La burbuja gubernamental llena de autocomplacencia y alimentada de eslóganes tiene poco que ver con la realidad a la que diariamente se enfrentan millones de españoles. Una realidad que requiere con apremio solvencia política, impulso reformador, fortalecimiento institucional, capacidad gestora y una opción decidida por el crecimiento y el empleo a partir de nuestras capacidades como país y como economía. Los fondos europeos son una red de seguridad y una plataforma de impulso para la recuperación y la modernización de la economía, no un paraíso gratuito en el que podamos quedarnos a vivir indefinidamente.
En esta situación es donde adquiere toda su importancia la construcción de una alternativa que no solo es la oferta a los españoles de un cambio de gobierno. Esa alternativa debe constituir, antes que nada, un acto de confianza y una apelación esperanzada a nuestro futuro, que hoy está comprometido por la peor versión de la izquierda. Ante la creciente inseguridad jurídica y las dudas fundadas sobre el alcance de la recuperación, la alianza sin escrúpulos de los socialistas con el independentismo (en otro tiempo en el PSOE hablaban de “los que quieren romper España”), el indigno blanqueo de los legitimadores del terrorismo etarra que Bildu sigue sin condenar y el impulso desvergonzado a la impunidad de los sediciosos –incluidos Puigdemont y los otros fugados para los que, según informa Zapatero, “hay alguien pensando en una solución”– sitúan a nuestro país en una situación que, sin el apuntalamiento europeo, sería crítica.

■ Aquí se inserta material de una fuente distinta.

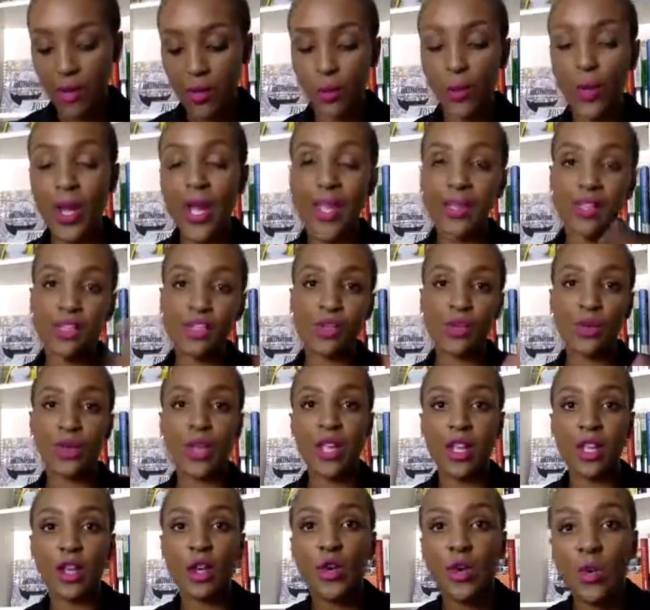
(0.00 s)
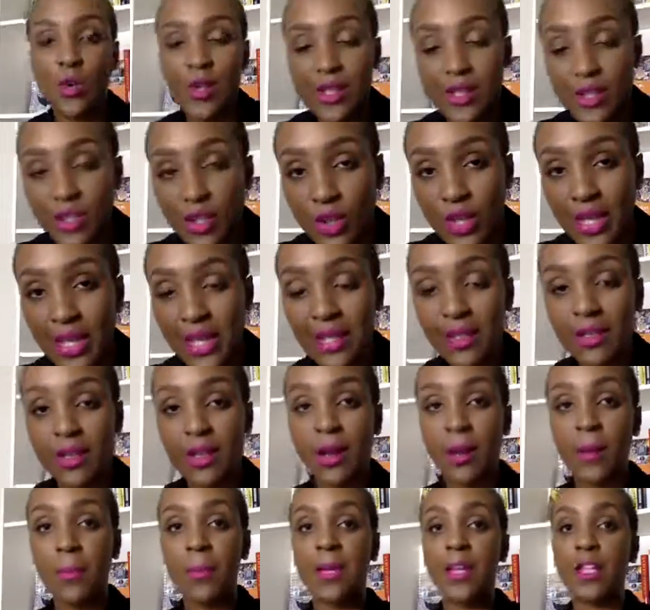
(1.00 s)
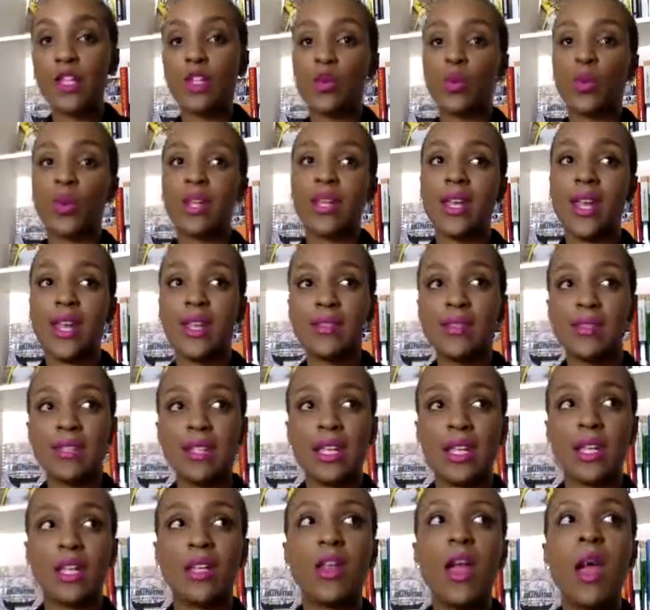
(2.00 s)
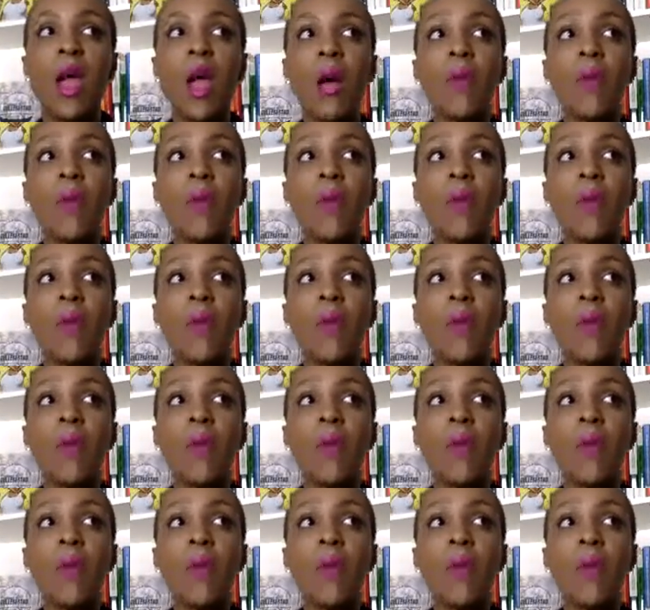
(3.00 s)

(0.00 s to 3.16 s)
ways to increase your income in 2018.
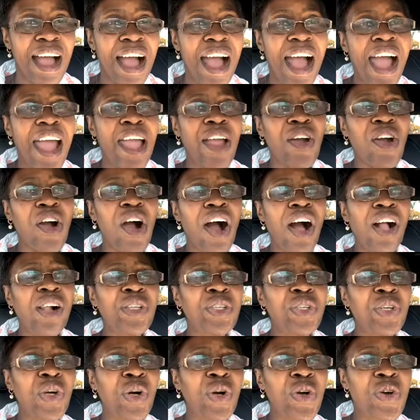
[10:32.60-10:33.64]
I call
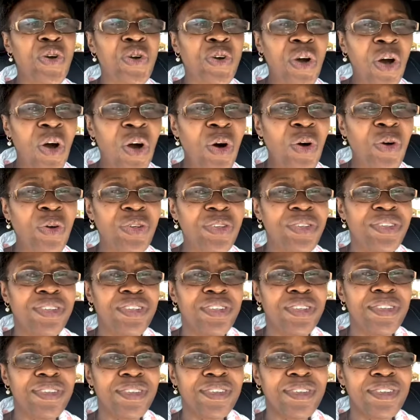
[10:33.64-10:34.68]
you good.
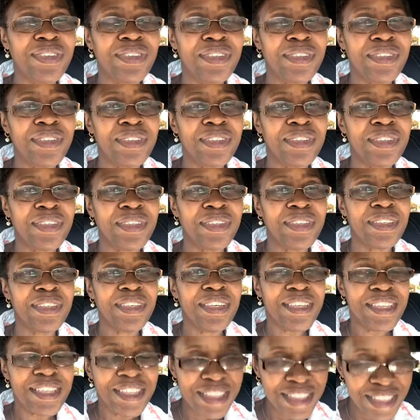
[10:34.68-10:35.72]

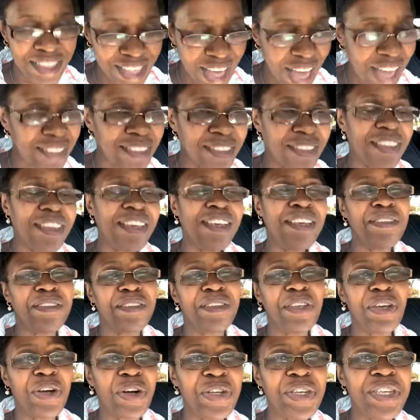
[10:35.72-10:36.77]
That
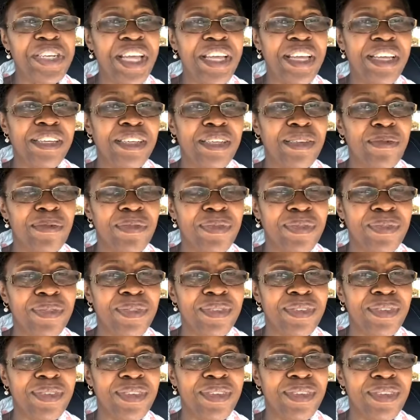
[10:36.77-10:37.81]
is your name.
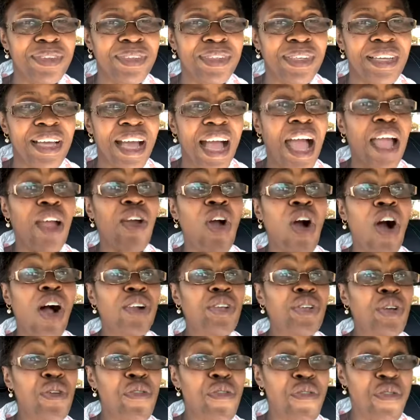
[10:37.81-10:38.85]
I
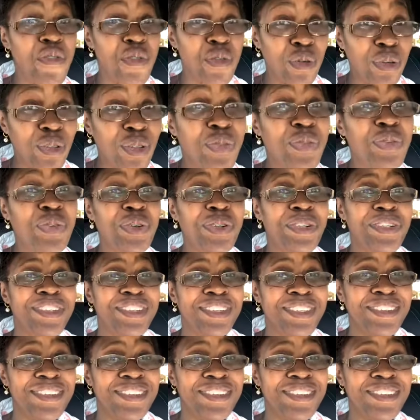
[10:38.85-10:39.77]
call you fruitful.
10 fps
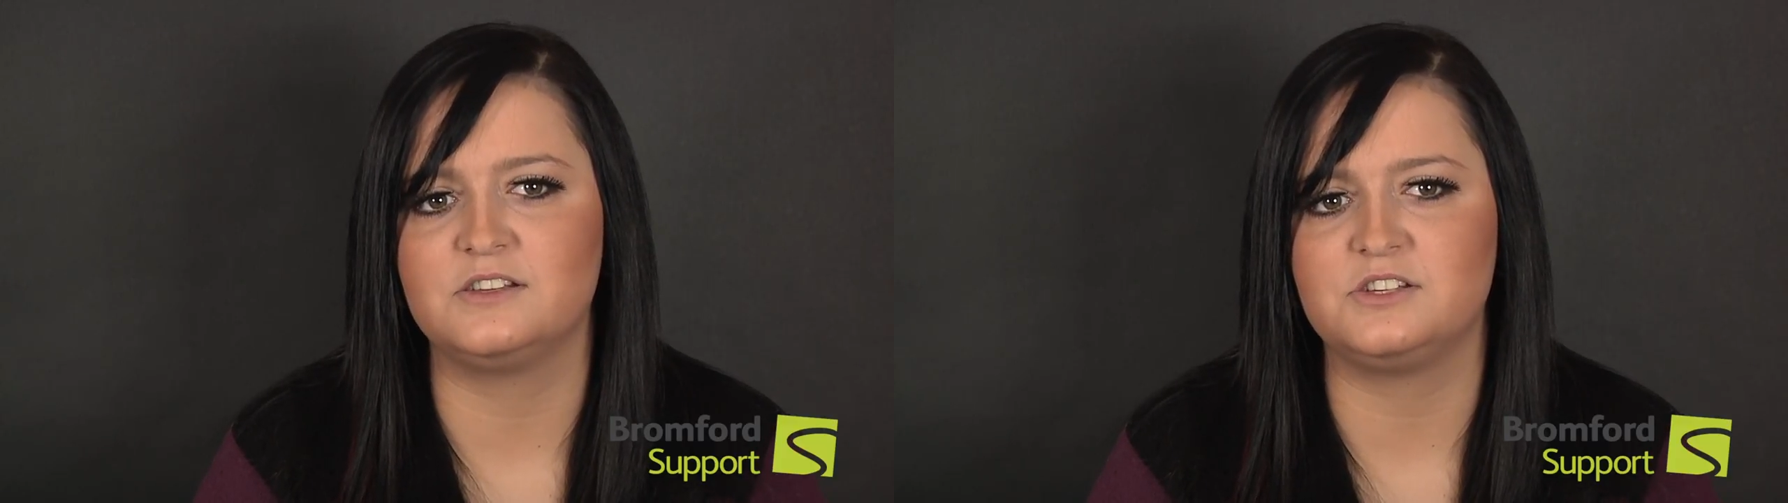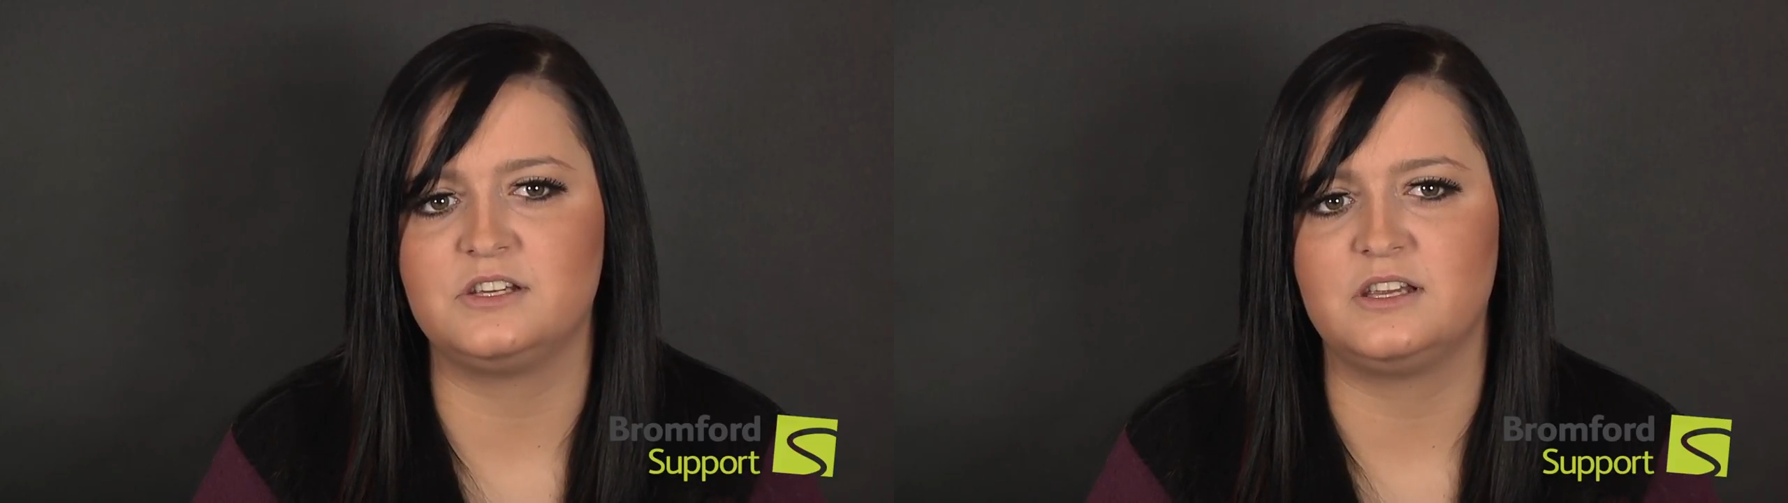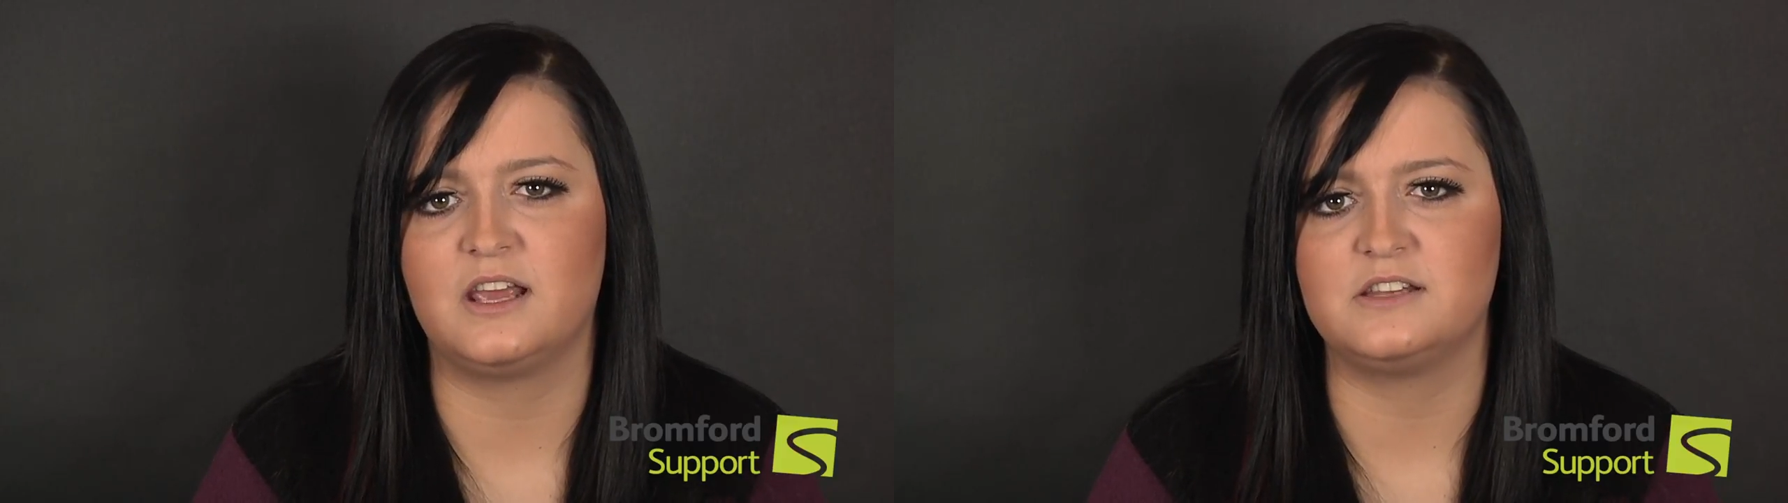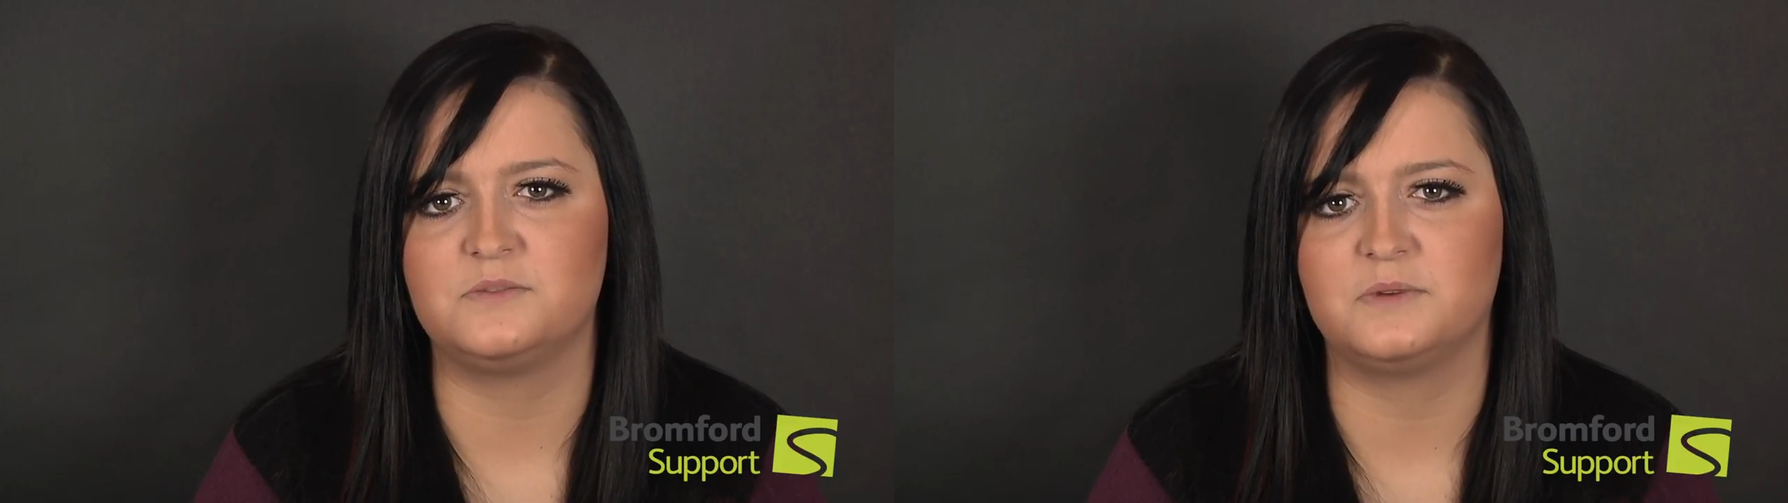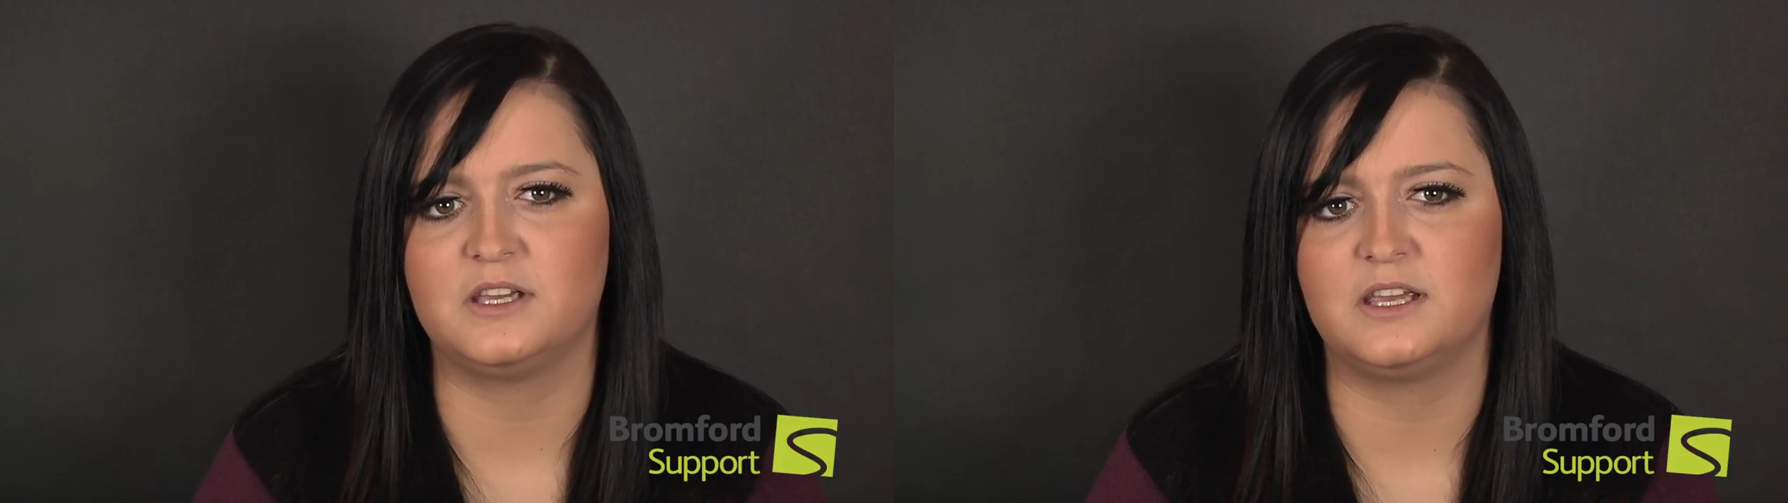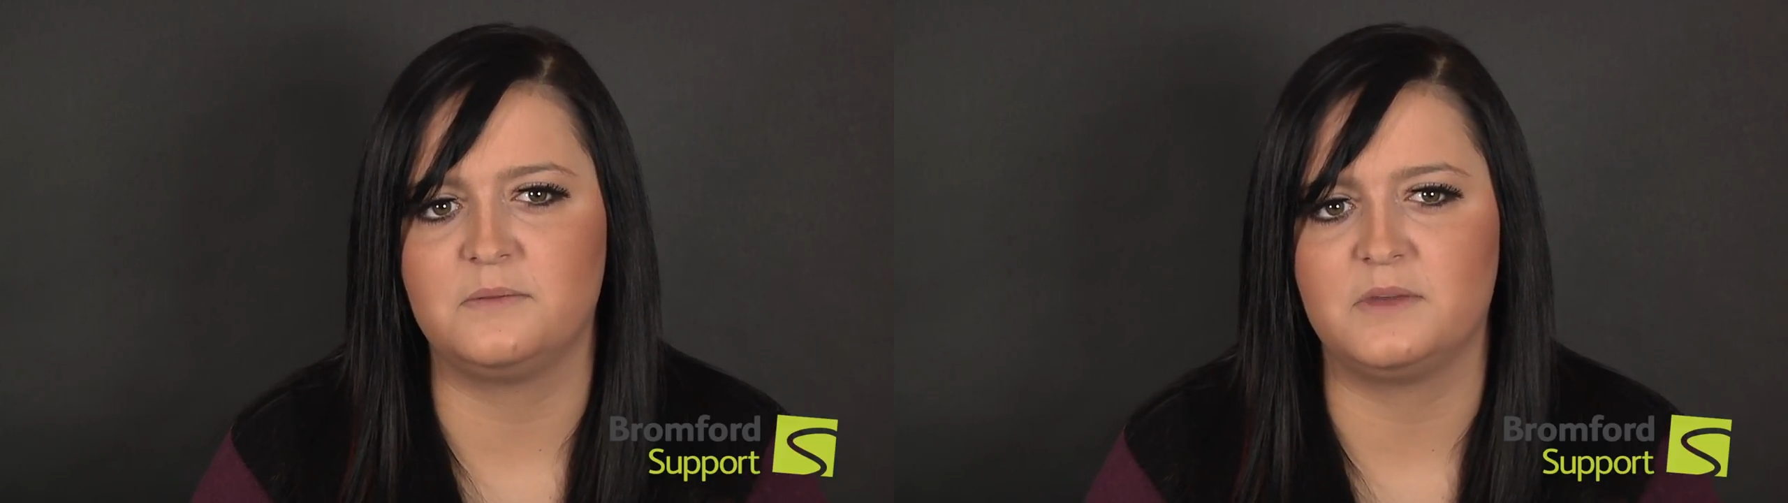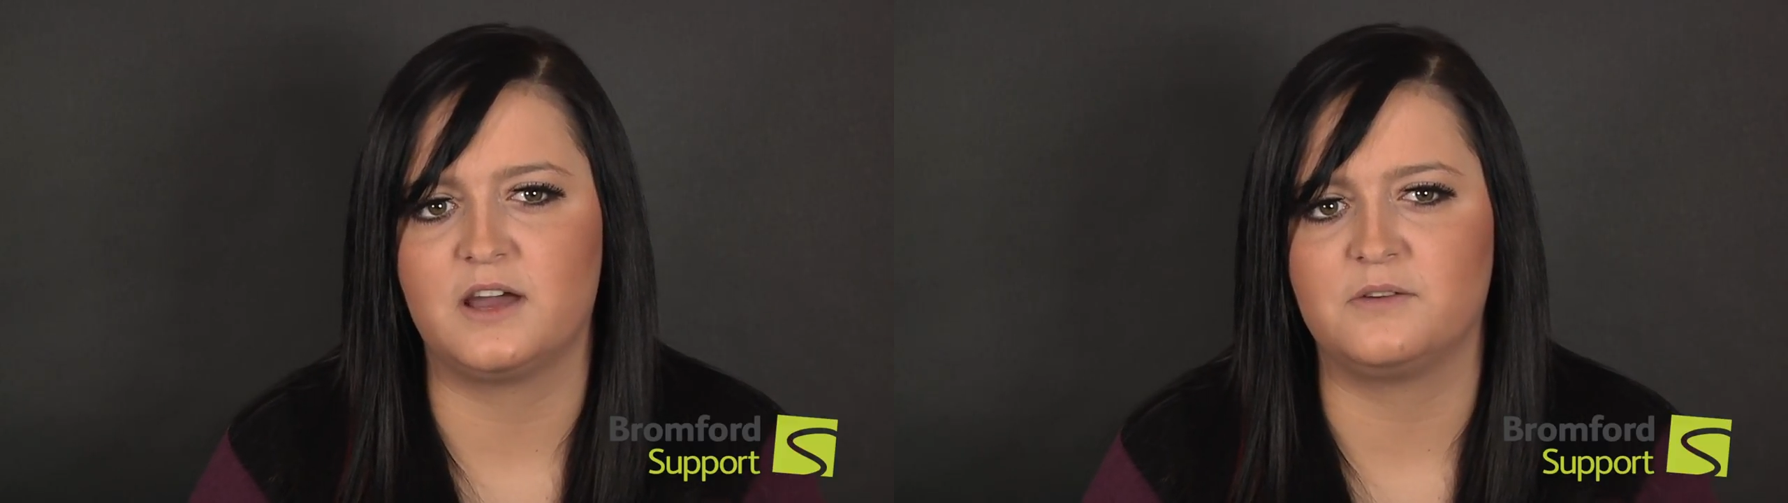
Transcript: she ended up kicking me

El Partido Popular ha hecho visible en su Convención –brillantemente clausurada en Valencia– la recuperación de ese papel central en la construcción de la alternativa al Partido Socialista y su elenco de comunistas, populistas, antisistemas y sediciosos convictos. En este nuevo periodo que el propio PP quiere iniciar, se necesita una combinación adecuada de oposición y propuesta, de afirmación de lo que el Gobierno está haciendo mal tanto como de oferta de lo que el PP puede hacer bien, y no solo como ese partido al que se recurre como brigada de emergencia para arreglar los destrozos económicos que los socialistas indefectiblemente dejan cuando gobiernan, sino como una fuerza política con un proyecto modernizador para España: un proyecto de cohesión nacional y social, de libertad y oportunidades. Esa apelación esperanzada al futuro posible y necesario de los españoles es el compromiso y la responsabilidad que ha adquirido el PP para dejar atrás democráticamente este periodo de gobierno socialista que dentro de no mucho tiempo se contemplará con asombro e incredulidad.